Go through the listing below and repeat it exactly, omitting each picture.
══ DATA ══
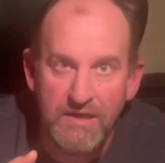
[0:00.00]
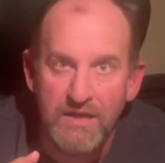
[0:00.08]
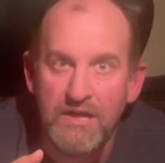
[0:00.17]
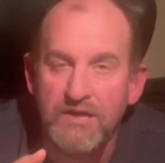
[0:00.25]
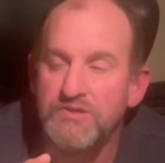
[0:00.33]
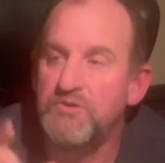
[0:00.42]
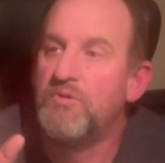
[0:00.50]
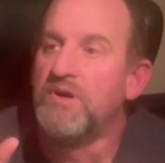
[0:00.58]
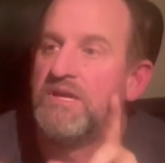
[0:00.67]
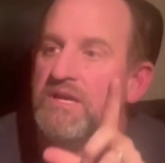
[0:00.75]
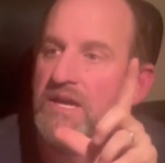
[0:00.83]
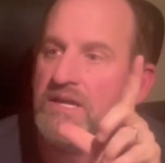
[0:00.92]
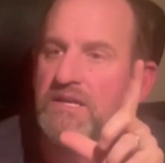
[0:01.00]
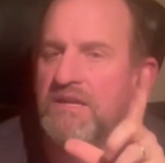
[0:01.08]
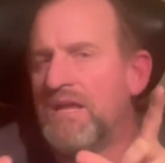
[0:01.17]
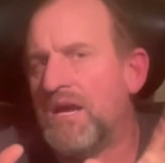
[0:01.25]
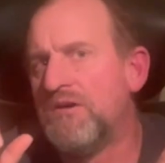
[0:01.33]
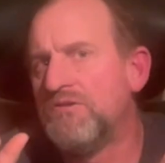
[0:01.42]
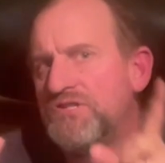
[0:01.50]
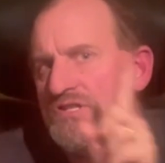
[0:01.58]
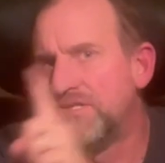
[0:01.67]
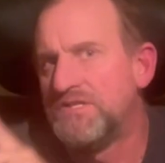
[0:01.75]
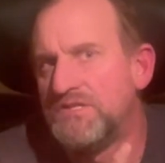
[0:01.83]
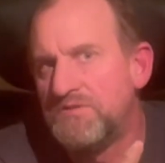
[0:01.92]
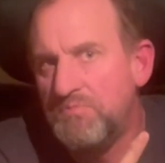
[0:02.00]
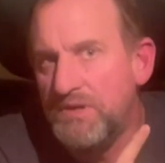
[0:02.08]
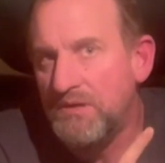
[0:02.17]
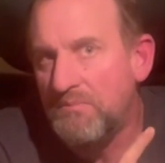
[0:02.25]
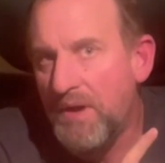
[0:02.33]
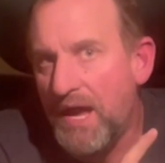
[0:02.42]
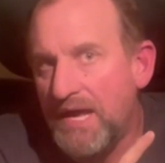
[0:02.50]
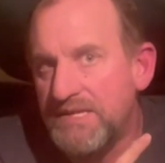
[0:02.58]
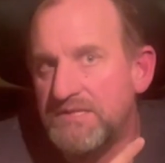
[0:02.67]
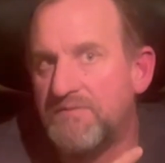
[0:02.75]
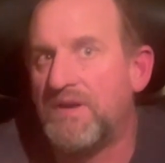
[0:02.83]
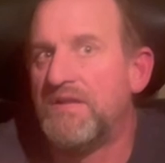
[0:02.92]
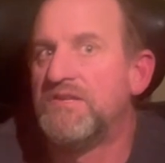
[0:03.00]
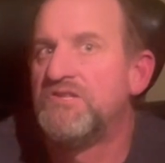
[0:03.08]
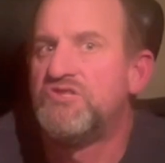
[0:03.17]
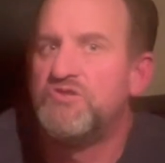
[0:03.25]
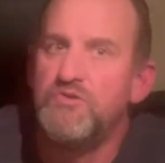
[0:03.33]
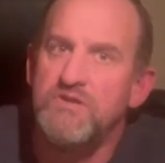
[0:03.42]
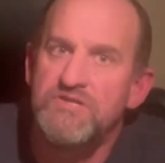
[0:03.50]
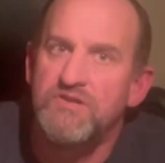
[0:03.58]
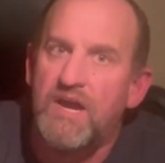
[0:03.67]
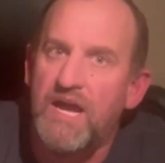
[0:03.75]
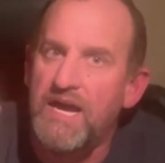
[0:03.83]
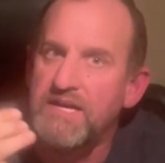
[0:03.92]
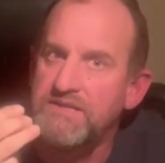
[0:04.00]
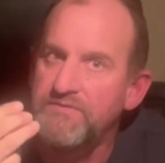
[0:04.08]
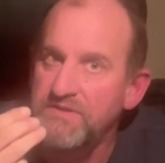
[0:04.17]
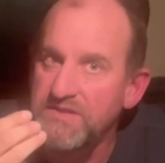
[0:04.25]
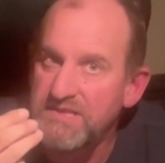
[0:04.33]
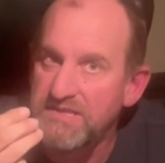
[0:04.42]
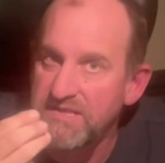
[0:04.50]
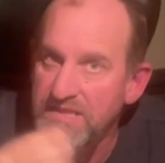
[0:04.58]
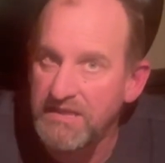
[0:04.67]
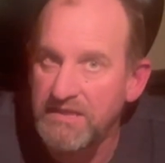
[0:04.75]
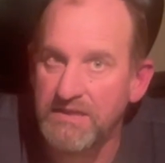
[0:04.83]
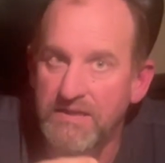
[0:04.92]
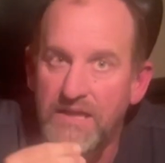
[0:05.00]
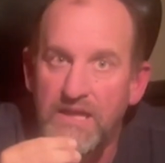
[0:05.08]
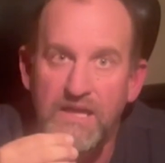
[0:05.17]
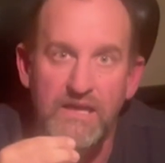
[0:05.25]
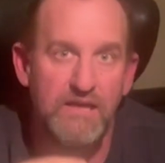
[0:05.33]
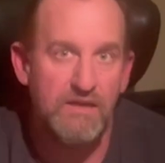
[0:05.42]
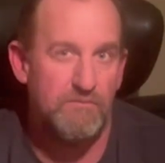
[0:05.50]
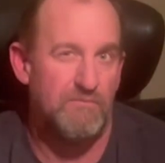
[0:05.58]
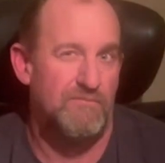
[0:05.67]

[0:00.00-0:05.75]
So again, now Jesus is being passive and the students are actively seeking him.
═══
TASK RESULT:
[0:00.00]
[0:00.08]
[0:00.17]
[0:00.25]
[0:00.33]
[0:00.42]
[0:00.50]
[0:00.58]
[0:00.67]
[0:00.75]
[0:00.83]
[0:00.92]
[0:01.00]
[0:01.08]
[0:01.17]
[0:01.25]
[0:01.33]
[0:01.42]
[0:01.50]
[0:01.58]
[0:01.67]
[0:01.75]
[0:01.83]
[0:01.92]
[0:02.00]
[0:02.08]
[0:02.17]
[0:02.25]
[0:02.33]
[0:02.42]
[0:02.50]
[0:02.58]
[0:02.67]
[0:02.75]
[0:02.83]
[0:02.92]
[0:03.00]
[0:03.08]
[0:03.17]
[0:03.25]
[0:03.33]
[0:03.42]
[0:03.50]
[0:03.58]
[0:03.67]
[0:03.75]
[0:03.83]
[0:03.92]
[0:04.00]
[0:04.08]
[0:04.17]
[0:04.25]
[0:04.33]
[0:04.42]
[0:04.50]
[0:04.58]
[0:04.67]
[0:04.75]
[0:04.83]
[0:04.92]
[0:05.00]
[0:05.08]
[0:05.17]
[0:05.25]
[0:05.33]
[0:05.42]
[0:05.50]
[0:05.58]
[0:05.67]

[0:00.00-0:05.75]
So again, now Jesus is being passive and the students are actively seeking him.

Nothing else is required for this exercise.